What to do: Only the pictures are to be left out; write out the rest of the data exactly.

=== Data excerpts ===

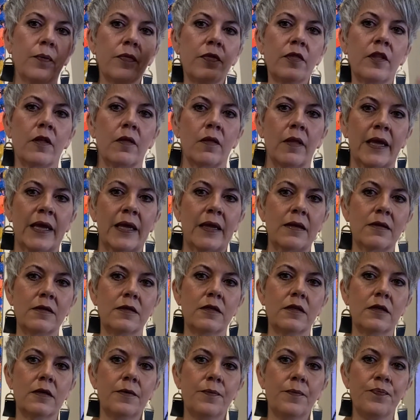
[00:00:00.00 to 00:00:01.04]
the
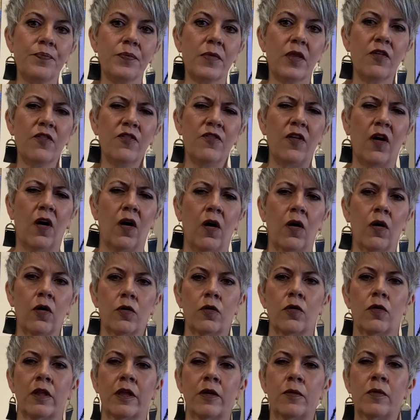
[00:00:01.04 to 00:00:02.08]
late fall,
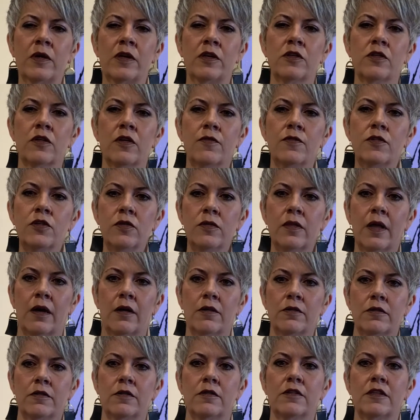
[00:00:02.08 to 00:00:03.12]
early winter of
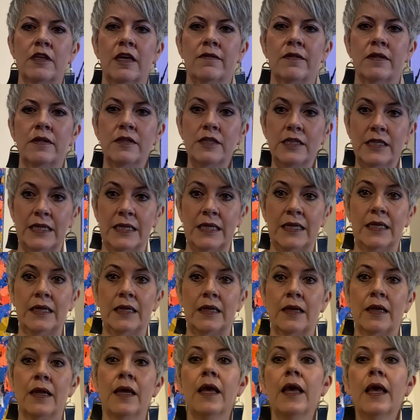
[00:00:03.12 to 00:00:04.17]

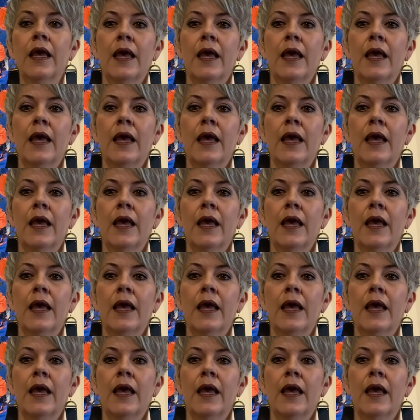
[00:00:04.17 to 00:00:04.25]
2017,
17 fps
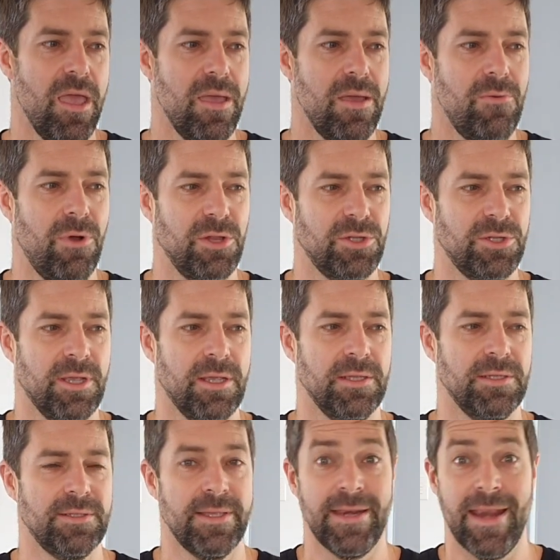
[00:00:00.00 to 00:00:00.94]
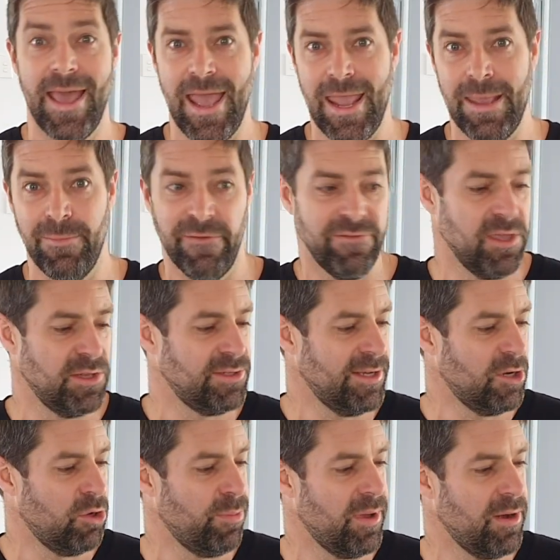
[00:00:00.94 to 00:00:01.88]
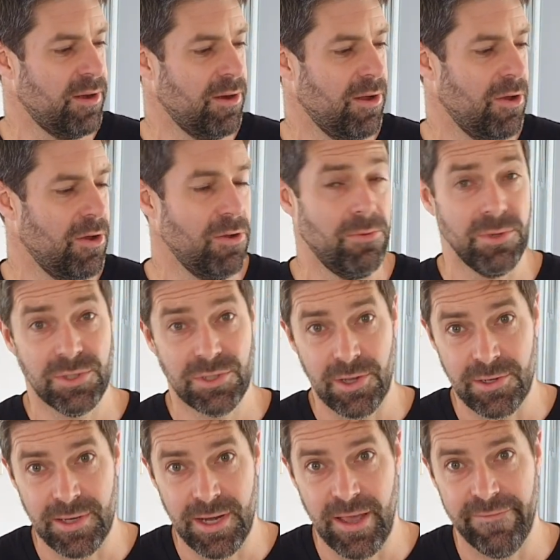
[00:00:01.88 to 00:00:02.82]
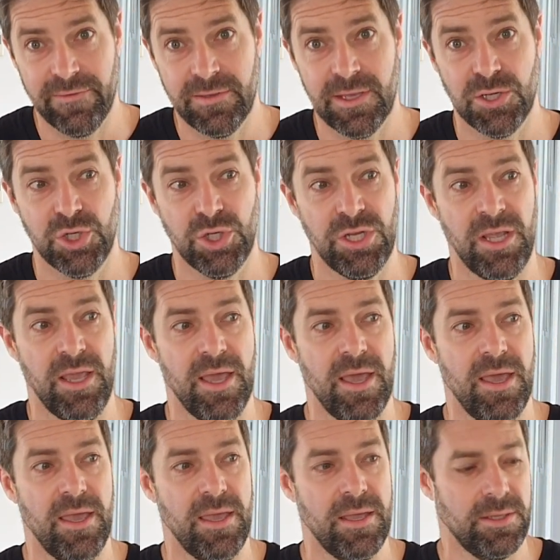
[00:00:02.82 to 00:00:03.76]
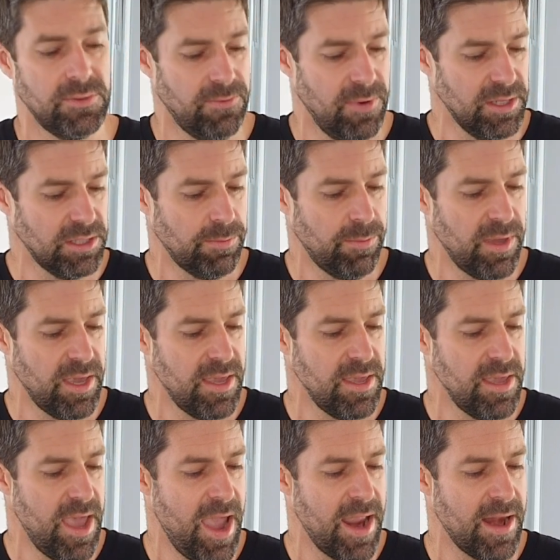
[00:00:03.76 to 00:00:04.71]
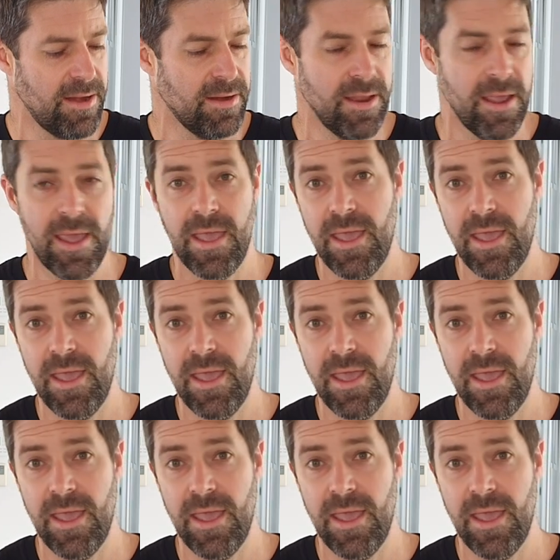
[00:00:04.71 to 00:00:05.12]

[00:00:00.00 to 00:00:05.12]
which is the name of the gentleman who was good enough to share his recipe, and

===

Finished task:
[00:00:00.00 to 00:00:01.04]
the
[00:00:01.04 to 00:00:02.08]
late fall,
[00:00:02.08 to 00:00:03.12]
early winter of
[00:00:03.12 to 00:00:04.17]

[00:00:04.17 to 00:00:04.25]
2017,
17 fps
[00:00:00.00 to 00:00:00.94]
[00:00:00.94 to 00:00:01.88]
[00:00:01.88 to 00:00:02.82]
[00:00:02.82 to 00:00:03.76]
[00:00:03.76 to 00:00:04.71]
[00:00:04.71 to 00:00:05.12]

[00:00:00.00 to 00:00:05.12]
which is the name of the gentleman who was good enough to share his recipe, and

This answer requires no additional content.